The IAEA’s ratings are designed to inform the international community, and changing them does not affect efforts to clean up the leak. The 2011 Fukushima disaster itself was rated the maximum of 7 on the scale, the same as the 1986 Chernobyl accident.

Except it is far worse than Chernobyl.

‘‘What’s important is not the number itself but to give a basic idea about the extent of the problem,’’ authority chairman Shunichi Tanaka said at a news conference after the agency’s meeting. ‘‘I’ve seen reports that this is a dire situation but that’s not true.’’

Sigh.  

Don't the Japanese have some tradition where you plunge a sword into your gut by shaming yourself? 

Leave it for Tanaka, will ya?

--more--"

"Ice wall may contain nuclear contamination; Japan considers freezing ground at Fukushima" by Jacob Adelman |  Bloomberg News, September 01, 2013

TOKYO — Turning soil into virtual permafrost with refrigerated coolant piped through the earth was first used in the 1860s to shore up coal mines. Now it’s the newest idea for containing the Fukushima nuclear disaster.

What is going to power all the refrigerators?

At least 300 tons of water laced with radioactive particles of cesium, strontium linked to bone cancer, and tritium flow each day into the Pacific Ocean from the crippled atomic station in Japan. The plan to contain the health threat is to build an underground containment wall made of ice.

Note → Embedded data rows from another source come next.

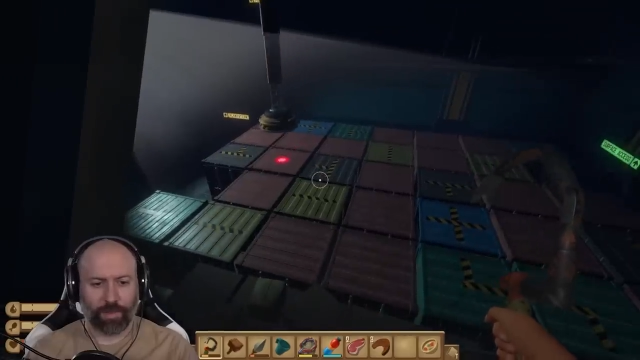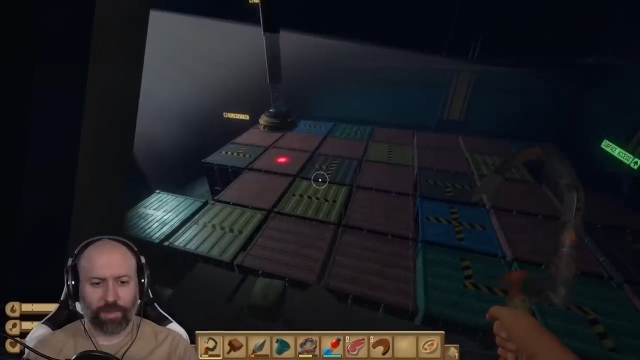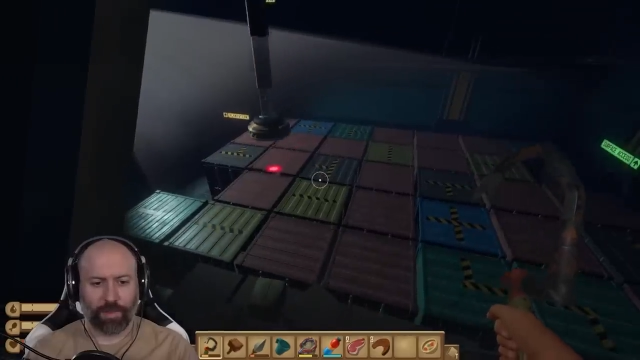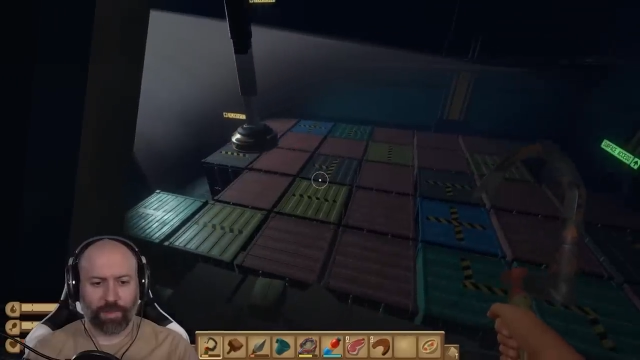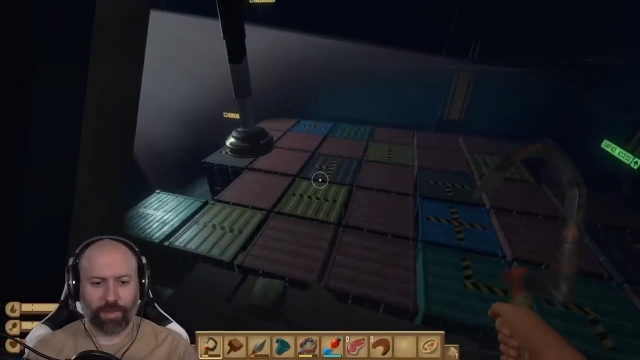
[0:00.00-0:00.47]

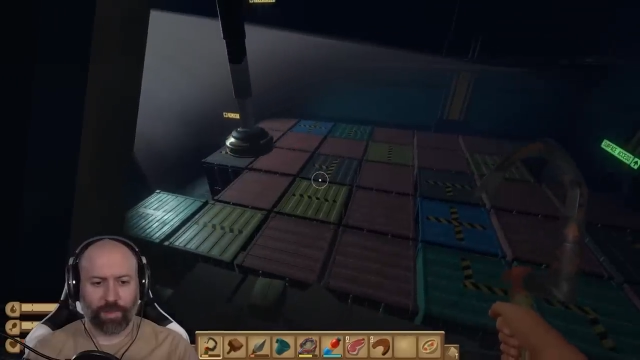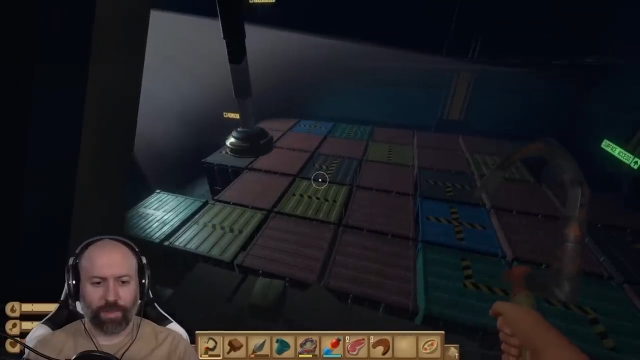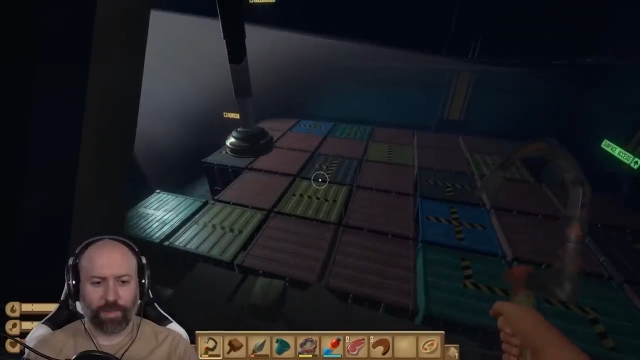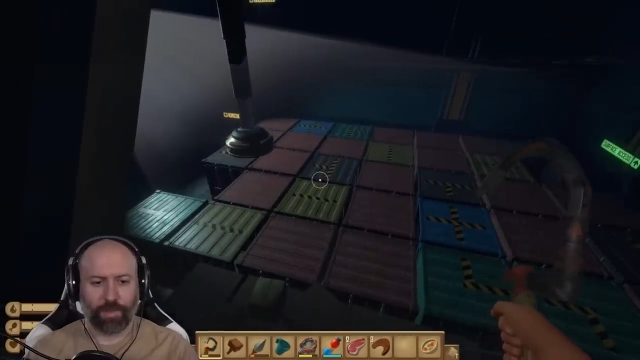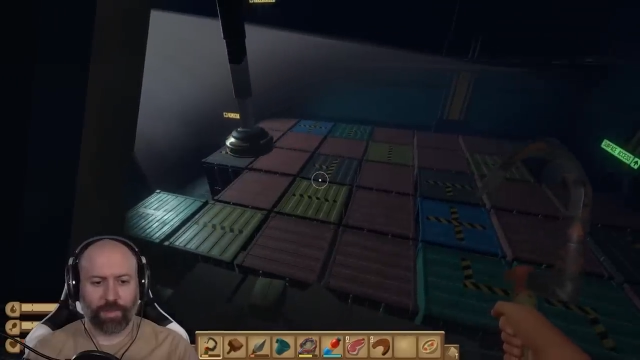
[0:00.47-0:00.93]

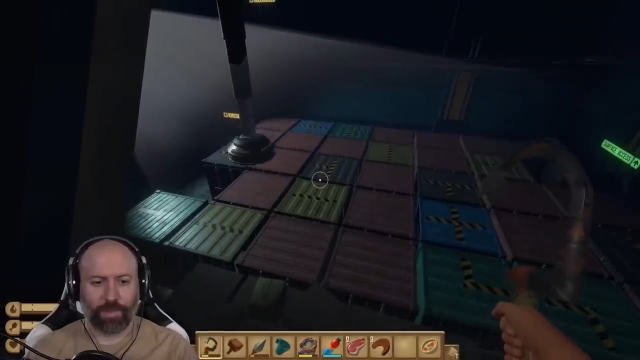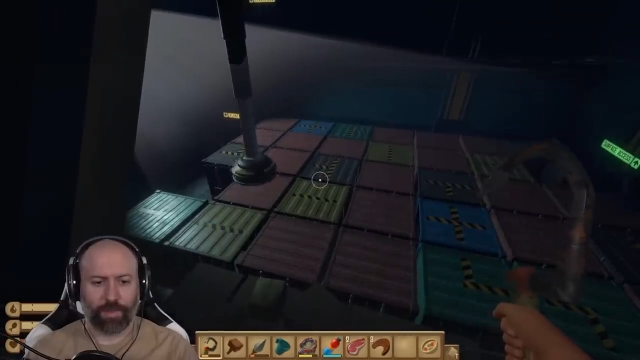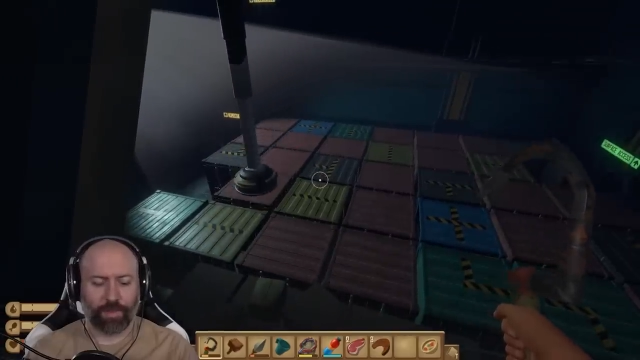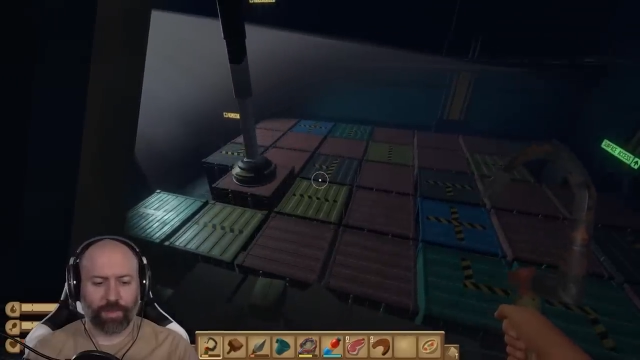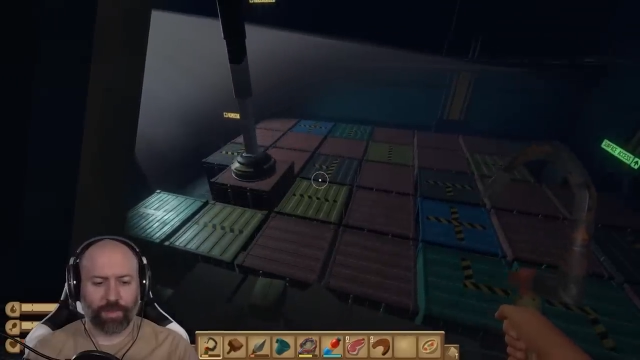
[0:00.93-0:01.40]

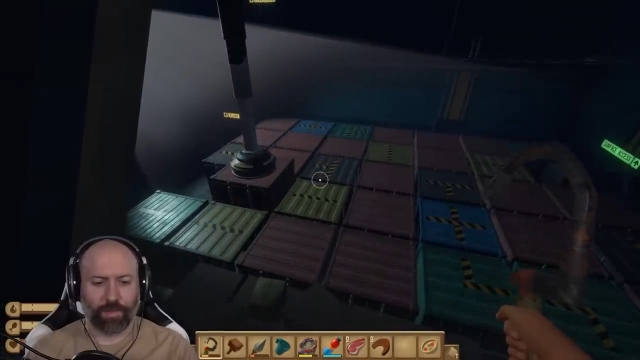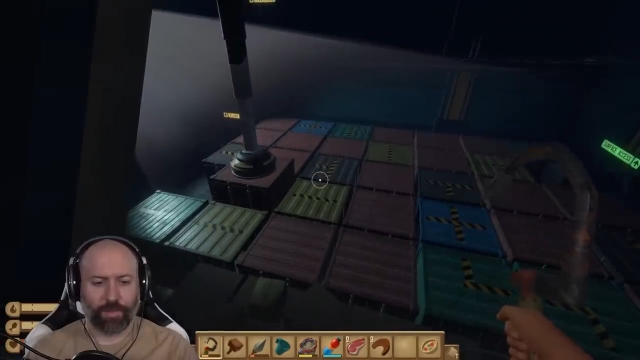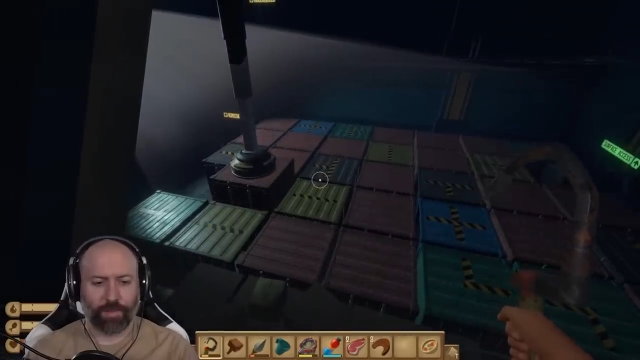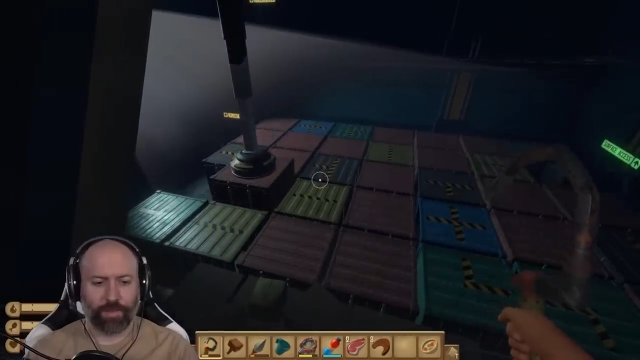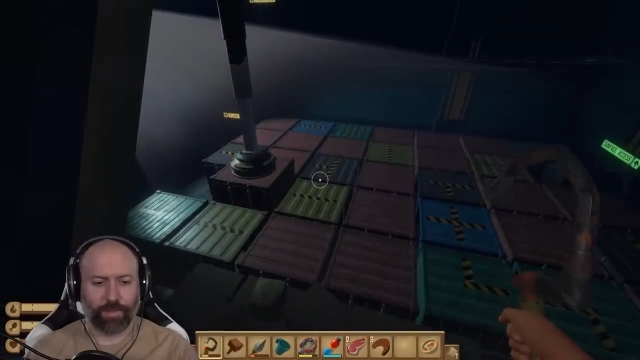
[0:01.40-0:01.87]

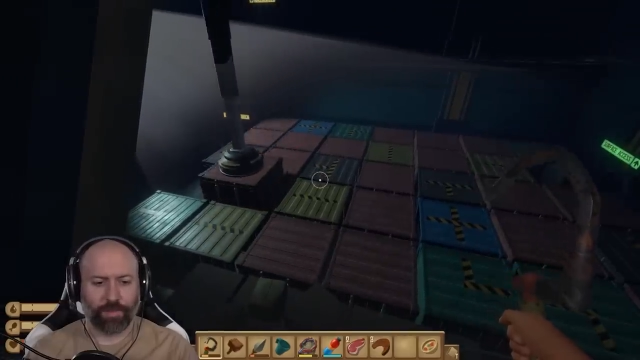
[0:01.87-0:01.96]
(silence)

It is actually 400 tons, but who wants to quibble?

After repeated failures to hold back water contaminated by the 2011 disaster, plant operator Tokyo Electric Power Co. is running out of options to deal with what has been called an ‘‘urgent problem’’ by Prime Minister Shinzo Abe.

Not really being treated like one, probably because there is really NOTHING THEY CAN DO!

Dealing with the water leaks is an ‘‘emergency,’’ the Nuclear Regulation Authority said. Japanese taxpayers already face a $112 billion estimated cleanup cost.

And that is ju$t a drop in the ocean!

Underground ice walls have been used to block radiation before, in an experiment at the former site of the Oak Ridge National Laboratory in Tennessee, which produced plutonium for atomic weapons, according to a report by Arctic Foundations Inc., an earth-freezing contractor based in Alaska.

Oh, it has been EXPERIMENTED WITH, huh? 

Alaska is a LOT COLDER than JAPAN, isn't it?

‘‘It’s just sometimes it’s the only scenario that will really work,’’ said Joseph Sopko of Moretrench, a New Jersey contractor specializing in frozen-earth projects.

Meaning there is NOTHING they can DO!

The plan at Fukushima has drawbacks: It won’t be completed until 2015, and there’s no cost estimate yet.

I was told $400 million, so WTF?!!??!!

And all the tons of water accumulated in the interim? Into the OCEAN?!!

The wall of ice would run about a mile underground, the world’s longest continuous stretch of artificially frozen earth, according to Japan’s nuclear accident response office.

Maybe they will make the Guinness book of world records, huh?

Kajima Corp., the construction company that was the principal builder of the Daiichi nuclear plant, has been given until March 31 to complete a feasibility study of the project. 

It was a GE design!

Highly contaminated water started to accumulate in basements of Fukushima buildings when crews began injecting tons of water into the reactors after the earthquake and tsunami on March 11, 2011, knocked out power to cooling systems.

Groundwater then started leaking into the basements, adding to the volume of contaminated water. In turn, radiated water seeped into groundwater. At least 300 tons of contaminated groundwater are thought to be flowing into the ocean from the plant each day, according to the Ministry of Economy, Trade and Industry. 

It's actually more than that, but why keep repeating myself.

Kajima’s proposal calls for engineers to sink vertical pipes into the ground around the structures. Coolant would be cycled from on-site refrigerator units into the pipes, where they would form a frozen wall to keep contaminated water in and keep out freshwater flowing from nearby mountains. The government anticipates keeping the ground frozen for six years starting in July 2015.

‘‘We expect the walls will stem the flow of groundwater from the mountain side and also keep water inside the buildings from leaking,’’ said Tatsuya Shinkawa, director of the nuclear accident response office in the Agency for Natural-Resources and Energy.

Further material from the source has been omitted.